== DATASET RECORDS
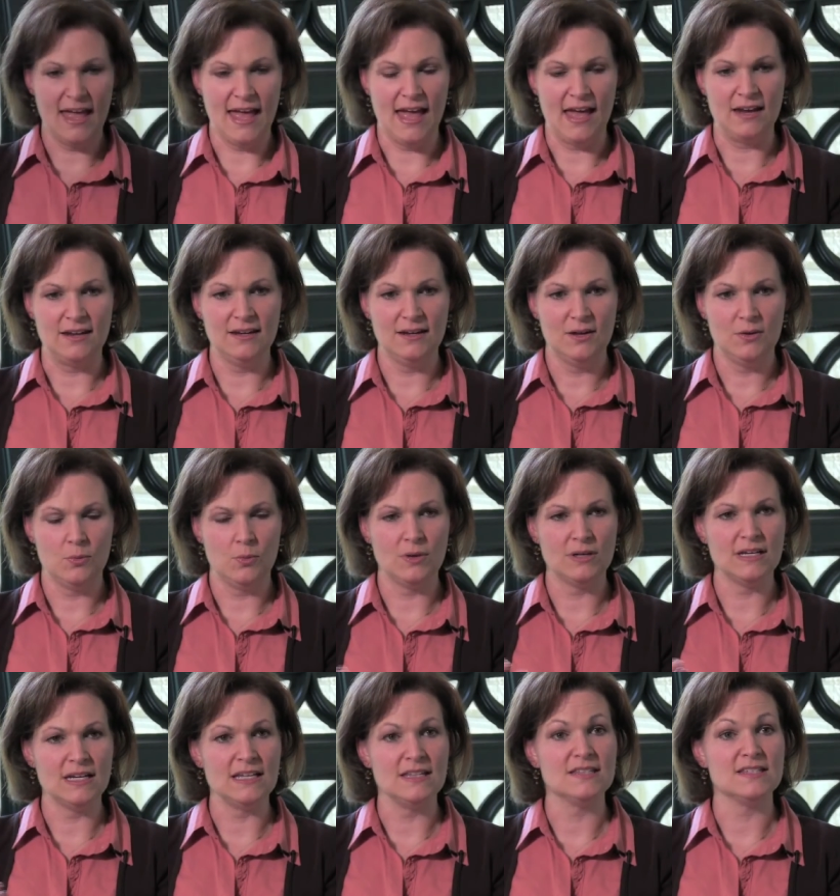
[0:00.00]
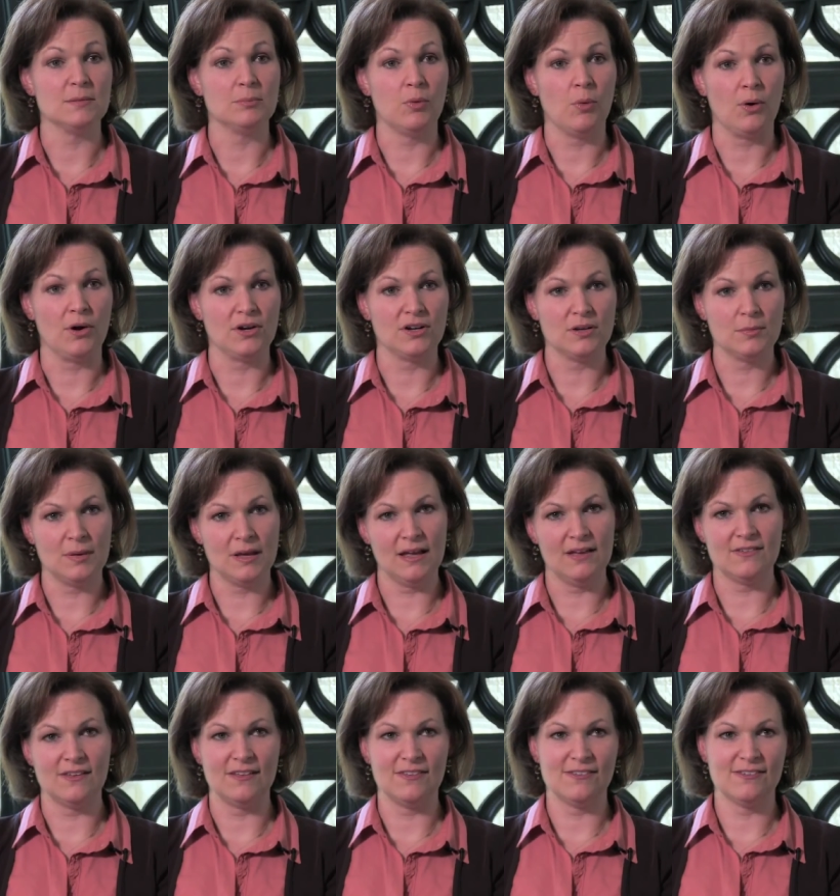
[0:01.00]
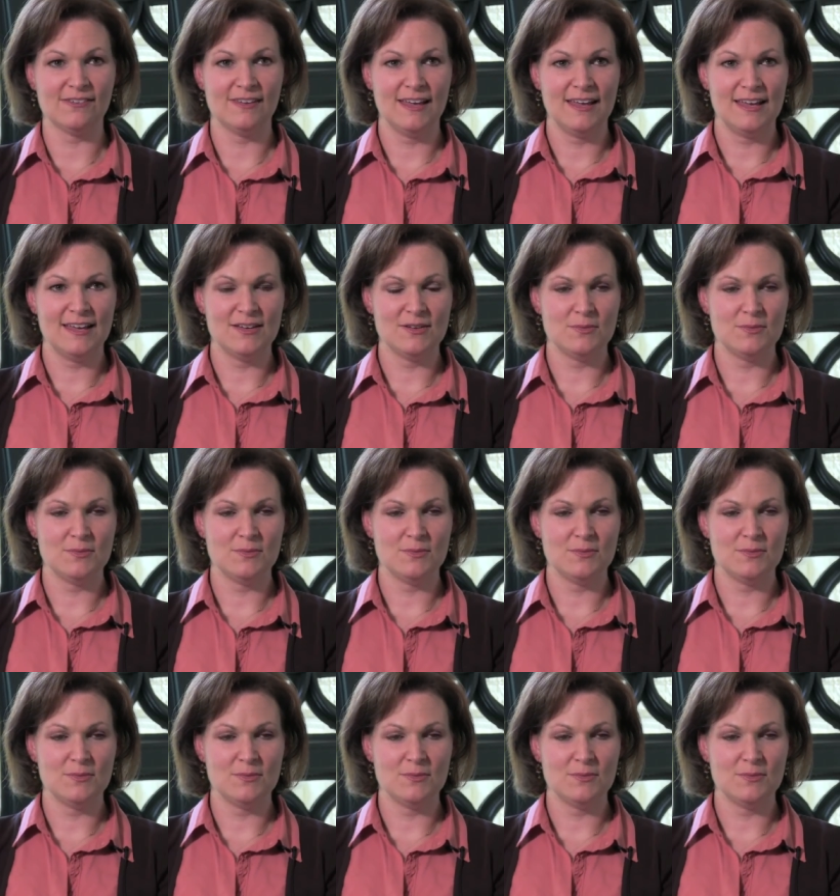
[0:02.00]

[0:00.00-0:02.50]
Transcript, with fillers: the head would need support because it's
====
== DATASET RECORDS
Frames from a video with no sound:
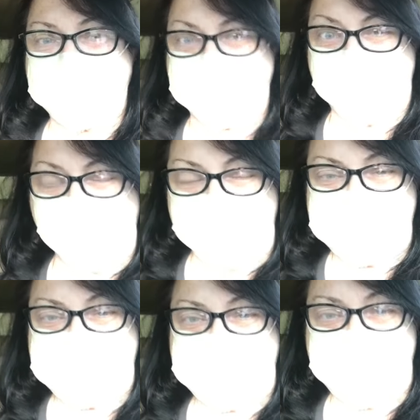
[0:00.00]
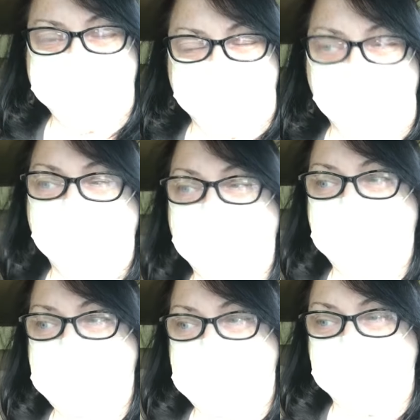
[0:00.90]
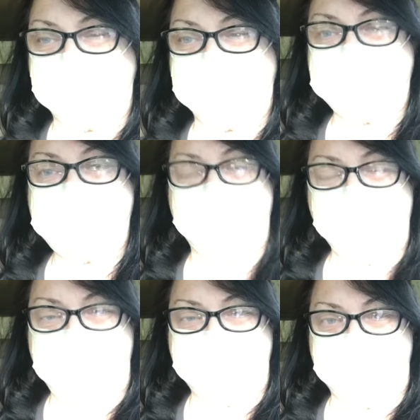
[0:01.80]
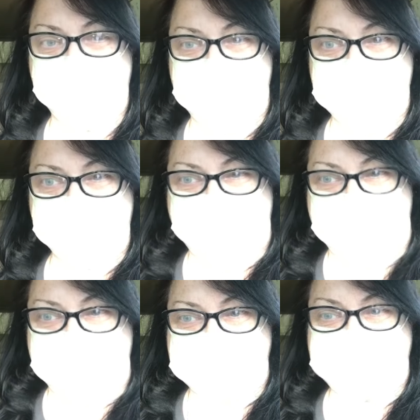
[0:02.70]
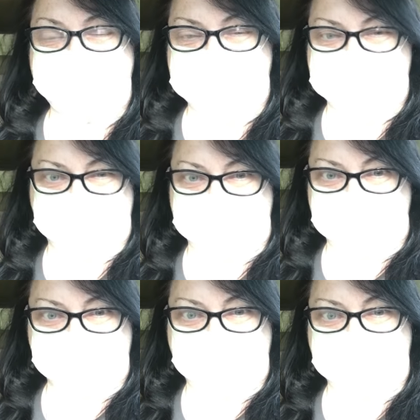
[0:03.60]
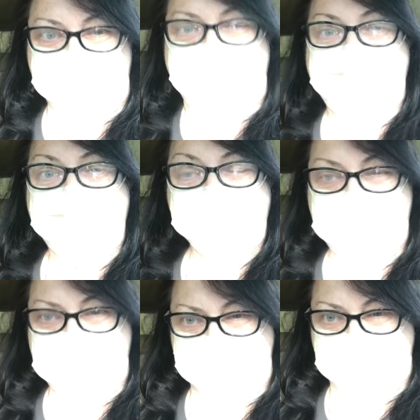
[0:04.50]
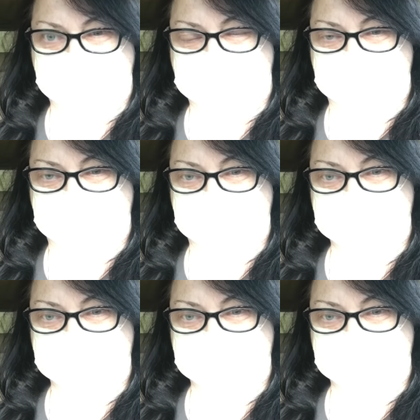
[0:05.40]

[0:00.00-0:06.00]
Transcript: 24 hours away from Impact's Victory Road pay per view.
====
◆ **TASK OBJECTIVE**: Filter the data for the string "with" and copy every line that has it.

◆ **EXERCISE RESPONSE**:
Transcript, with fillers: the head would need support because it's
Frames from a video with no sound:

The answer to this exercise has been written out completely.